The microfluidic device leverages this size difference to sort the cells.
Spiral sorting
Microfluidic channels in the quarter-sized plastic chip form an inlet, a spiral, and four outlets that output cells of different sizes. As the cells are forced through the spiral at very high speeds, various forces, including centrifugal forces, act on the cells. These forces counteract to focus the cells in a certain location in the fluid stream. This focusing point will be dependent on the size of the cells, effectively sorting them through separate outlets.
The researchers found they could improve the sorter’s operation by running it twice, first at a lower speed so larger cells stick to the walls and smaller cells are sorted out, then at a higher speed to sort out larger cells.

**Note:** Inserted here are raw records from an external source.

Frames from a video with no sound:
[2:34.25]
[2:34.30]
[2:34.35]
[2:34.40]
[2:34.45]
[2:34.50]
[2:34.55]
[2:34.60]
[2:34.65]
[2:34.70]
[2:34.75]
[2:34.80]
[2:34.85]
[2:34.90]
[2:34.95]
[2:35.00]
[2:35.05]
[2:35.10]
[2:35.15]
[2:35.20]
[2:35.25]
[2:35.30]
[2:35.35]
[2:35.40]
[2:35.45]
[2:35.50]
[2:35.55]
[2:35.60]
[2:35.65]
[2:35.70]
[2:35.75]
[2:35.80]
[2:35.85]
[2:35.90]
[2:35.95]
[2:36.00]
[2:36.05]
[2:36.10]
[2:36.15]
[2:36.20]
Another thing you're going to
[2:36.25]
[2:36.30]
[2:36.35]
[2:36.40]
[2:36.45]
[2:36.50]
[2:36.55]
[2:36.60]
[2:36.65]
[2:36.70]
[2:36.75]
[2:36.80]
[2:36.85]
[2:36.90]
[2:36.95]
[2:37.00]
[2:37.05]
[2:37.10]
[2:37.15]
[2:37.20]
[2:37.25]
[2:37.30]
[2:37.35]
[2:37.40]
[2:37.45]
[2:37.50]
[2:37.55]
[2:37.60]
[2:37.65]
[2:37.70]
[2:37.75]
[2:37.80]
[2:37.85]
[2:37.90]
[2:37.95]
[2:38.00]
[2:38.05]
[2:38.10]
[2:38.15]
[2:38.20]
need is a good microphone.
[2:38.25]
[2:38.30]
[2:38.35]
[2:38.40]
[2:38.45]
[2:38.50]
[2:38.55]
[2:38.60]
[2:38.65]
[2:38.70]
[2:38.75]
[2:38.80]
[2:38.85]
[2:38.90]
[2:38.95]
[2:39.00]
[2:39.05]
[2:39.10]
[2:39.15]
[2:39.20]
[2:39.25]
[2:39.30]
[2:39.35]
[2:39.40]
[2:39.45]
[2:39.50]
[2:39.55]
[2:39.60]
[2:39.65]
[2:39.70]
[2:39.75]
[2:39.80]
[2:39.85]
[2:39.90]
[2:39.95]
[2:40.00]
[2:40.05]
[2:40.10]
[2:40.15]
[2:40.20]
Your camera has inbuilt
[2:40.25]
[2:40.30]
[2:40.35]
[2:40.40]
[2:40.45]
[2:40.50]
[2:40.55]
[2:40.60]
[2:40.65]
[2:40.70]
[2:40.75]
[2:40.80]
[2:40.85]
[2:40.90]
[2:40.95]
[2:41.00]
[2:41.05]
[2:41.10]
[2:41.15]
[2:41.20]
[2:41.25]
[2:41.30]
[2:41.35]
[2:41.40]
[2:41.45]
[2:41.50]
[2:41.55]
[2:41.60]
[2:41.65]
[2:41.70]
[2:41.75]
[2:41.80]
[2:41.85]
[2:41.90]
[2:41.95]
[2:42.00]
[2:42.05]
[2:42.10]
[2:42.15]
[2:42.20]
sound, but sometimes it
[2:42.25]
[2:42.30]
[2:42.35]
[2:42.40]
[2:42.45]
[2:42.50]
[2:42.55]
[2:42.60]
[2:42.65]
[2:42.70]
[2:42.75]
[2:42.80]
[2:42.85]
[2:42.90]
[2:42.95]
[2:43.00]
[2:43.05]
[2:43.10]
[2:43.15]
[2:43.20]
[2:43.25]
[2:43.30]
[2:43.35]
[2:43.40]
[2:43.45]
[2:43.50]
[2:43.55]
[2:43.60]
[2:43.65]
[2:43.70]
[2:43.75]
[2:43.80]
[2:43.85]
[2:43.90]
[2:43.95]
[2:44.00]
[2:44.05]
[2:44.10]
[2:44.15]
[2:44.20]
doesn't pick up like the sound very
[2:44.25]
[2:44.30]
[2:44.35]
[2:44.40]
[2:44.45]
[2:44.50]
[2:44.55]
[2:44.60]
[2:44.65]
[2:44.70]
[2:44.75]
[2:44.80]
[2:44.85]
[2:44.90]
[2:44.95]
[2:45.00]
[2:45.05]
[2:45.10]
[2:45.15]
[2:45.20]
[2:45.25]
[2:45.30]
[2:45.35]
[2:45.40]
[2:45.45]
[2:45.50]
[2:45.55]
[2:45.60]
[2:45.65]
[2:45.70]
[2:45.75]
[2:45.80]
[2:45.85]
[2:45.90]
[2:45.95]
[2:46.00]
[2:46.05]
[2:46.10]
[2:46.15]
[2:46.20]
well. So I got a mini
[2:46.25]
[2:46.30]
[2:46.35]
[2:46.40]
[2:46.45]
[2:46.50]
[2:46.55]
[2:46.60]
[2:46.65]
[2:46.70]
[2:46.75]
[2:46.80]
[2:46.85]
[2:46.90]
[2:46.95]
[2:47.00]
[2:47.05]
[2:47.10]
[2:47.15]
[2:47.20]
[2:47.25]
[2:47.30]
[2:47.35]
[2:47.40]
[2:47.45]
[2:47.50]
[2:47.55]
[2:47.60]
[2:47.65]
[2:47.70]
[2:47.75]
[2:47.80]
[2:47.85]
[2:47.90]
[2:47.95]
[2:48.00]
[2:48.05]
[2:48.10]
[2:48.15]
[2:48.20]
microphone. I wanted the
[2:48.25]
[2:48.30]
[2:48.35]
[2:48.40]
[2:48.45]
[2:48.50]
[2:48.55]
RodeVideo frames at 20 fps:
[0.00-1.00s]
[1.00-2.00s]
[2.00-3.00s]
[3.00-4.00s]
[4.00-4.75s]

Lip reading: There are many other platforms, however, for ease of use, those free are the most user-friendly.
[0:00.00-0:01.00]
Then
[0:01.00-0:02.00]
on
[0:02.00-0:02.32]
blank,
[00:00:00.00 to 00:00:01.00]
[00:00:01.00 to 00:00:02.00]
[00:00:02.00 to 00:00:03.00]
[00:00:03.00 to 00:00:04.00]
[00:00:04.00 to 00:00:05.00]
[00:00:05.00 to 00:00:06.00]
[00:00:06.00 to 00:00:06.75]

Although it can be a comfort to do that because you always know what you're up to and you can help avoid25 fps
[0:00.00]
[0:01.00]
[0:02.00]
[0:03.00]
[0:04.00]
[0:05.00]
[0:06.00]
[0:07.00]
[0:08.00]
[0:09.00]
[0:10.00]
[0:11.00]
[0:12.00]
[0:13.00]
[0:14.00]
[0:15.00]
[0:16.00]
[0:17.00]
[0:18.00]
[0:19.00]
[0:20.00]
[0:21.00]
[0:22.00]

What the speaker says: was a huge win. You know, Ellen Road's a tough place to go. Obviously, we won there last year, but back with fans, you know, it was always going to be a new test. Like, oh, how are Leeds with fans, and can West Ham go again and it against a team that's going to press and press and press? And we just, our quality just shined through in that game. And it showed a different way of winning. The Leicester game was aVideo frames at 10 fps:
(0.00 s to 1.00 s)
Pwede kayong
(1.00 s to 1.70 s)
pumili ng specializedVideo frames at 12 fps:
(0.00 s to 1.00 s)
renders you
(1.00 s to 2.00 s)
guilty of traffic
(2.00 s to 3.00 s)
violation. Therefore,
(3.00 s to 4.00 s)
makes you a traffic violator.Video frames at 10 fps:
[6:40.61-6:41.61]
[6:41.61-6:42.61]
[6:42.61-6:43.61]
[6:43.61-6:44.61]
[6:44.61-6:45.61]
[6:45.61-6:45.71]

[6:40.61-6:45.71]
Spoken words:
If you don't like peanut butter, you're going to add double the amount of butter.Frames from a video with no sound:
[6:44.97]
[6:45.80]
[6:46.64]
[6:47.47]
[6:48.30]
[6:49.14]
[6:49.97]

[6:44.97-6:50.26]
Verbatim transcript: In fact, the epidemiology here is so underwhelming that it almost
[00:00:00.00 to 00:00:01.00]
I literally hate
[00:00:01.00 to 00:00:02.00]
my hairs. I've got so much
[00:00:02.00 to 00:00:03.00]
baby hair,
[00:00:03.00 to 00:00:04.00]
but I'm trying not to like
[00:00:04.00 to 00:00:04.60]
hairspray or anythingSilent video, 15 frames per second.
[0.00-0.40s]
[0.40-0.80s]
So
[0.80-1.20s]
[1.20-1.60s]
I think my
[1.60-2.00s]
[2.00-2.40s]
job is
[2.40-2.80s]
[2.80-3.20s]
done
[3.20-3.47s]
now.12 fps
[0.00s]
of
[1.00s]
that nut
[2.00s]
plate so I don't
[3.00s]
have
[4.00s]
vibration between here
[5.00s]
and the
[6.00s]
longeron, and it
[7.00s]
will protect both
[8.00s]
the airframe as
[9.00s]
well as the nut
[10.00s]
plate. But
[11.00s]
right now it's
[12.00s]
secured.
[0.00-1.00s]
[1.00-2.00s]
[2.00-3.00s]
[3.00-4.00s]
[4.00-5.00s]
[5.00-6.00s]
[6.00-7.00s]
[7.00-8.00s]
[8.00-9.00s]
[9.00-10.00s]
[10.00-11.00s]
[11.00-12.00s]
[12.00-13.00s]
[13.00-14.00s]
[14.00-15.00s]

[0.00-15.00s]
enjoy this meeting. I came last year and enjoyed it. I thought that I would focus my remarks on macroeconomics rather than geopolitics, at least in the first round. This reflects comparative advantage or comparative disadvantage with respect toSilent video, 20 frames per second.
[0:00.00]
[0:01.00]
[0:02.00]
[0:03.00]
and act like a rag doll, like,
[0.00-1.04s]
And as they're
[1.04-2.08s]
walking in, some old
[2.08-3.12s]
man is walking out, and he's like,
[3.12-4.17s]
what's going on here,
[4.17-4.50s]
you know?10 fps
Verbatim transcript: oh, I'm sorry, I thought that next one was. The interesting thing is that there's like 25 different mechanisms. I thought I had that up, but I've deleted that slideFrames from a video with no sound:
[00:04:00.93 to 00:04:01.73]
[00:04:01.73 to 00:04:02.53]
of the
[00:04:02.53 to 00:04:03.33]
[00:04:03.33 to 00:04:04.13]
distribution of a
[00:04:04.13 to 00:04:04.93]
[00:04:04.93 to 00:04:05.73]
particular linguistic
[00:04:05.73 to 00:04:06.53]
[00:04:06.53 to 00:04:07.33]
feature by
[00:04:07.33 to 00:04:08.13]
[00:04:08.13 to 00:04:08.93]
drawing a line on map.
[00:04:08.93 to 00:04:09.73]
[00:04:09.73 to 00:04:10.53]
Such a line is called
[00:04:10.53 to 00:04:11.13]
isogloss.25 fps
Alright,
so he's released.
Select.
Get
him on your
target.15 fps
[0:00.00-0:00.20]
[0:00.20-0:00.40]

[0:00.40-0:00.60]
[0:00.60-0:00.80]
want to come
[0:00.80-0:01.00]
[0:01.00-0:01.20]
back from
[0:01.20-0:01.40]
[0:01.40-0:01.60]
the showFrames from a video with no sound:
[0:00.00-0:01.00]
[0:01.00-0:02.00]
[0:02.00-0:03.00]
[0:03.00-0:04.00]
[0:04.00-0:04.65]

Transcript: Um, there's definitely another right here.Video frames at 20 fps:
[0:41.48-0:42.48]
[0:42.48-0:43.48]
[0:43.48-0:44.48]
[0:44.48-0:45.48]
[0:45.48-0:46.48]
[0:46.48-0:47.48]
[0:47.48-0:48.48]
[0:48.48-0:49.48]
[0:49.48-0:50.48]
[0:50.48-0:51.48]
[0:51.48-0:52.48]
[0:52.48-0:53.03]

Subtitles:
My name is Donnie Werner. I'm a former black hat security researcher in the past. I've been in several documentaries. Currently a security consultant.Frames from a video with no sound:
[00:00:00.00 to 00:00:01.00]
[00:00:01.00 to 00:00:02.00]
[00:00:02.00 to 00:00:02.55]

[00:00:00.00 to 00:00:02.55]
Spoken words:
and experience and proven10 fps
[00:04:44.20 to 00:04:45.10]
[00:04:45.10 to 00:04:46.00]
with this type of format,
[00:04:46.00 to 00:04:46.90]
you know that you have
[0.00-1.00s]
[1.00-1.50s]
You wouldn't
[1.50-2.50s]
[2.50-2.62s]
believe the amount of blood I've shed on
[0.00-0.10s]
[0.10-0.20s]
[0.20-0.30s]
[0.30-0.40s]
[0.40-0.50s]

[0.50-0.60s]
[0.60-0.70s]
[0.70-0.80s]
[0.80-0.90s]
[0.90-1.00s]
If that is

In a sense, the device operates like a centrifuge, but the microfluidic sorter does not require human intervention to pick out sorted cells, Han adds.
The researchers showed that their device could remove about 50 percent of the larger cells with one pass. They conducted experiments to confirm that the larger cells they removed were, in fact, associated with higher tumor risk.
“While we can’t remove 100 percent of these cells, we still believe this is going to reduce the risk significantly. Hopefully, the original cell type is good enough that we don’t have too many undifferentiated cells. Then this process could make these cells even safer,” he says.
Importantly, the low-cost microfluidic sorter, which can be produced at scale with standard manufacturing techniques, does not use any type of filtration. Filters can become clogged or break down, so a filter-free device can be used for a much longer time.
Now that they have shown success at a small scale, the researchers are embarking on larger studies and animal models to see if the purified cells function better in vivo.
Nondifferentiated cells can become tumors, but they can have other random effects in the body, so removing more of these cells could boost the efficacy of cell therapies, as well as improve safety.
“If we can convincingly demonstrate these benefits in vivo, the future might hold even more exciting applications for this technique,” Han says.
This research is supported, in part, by the National Research Foundation of Singapore and the Singapore-MIT Alliance for Research and Technology.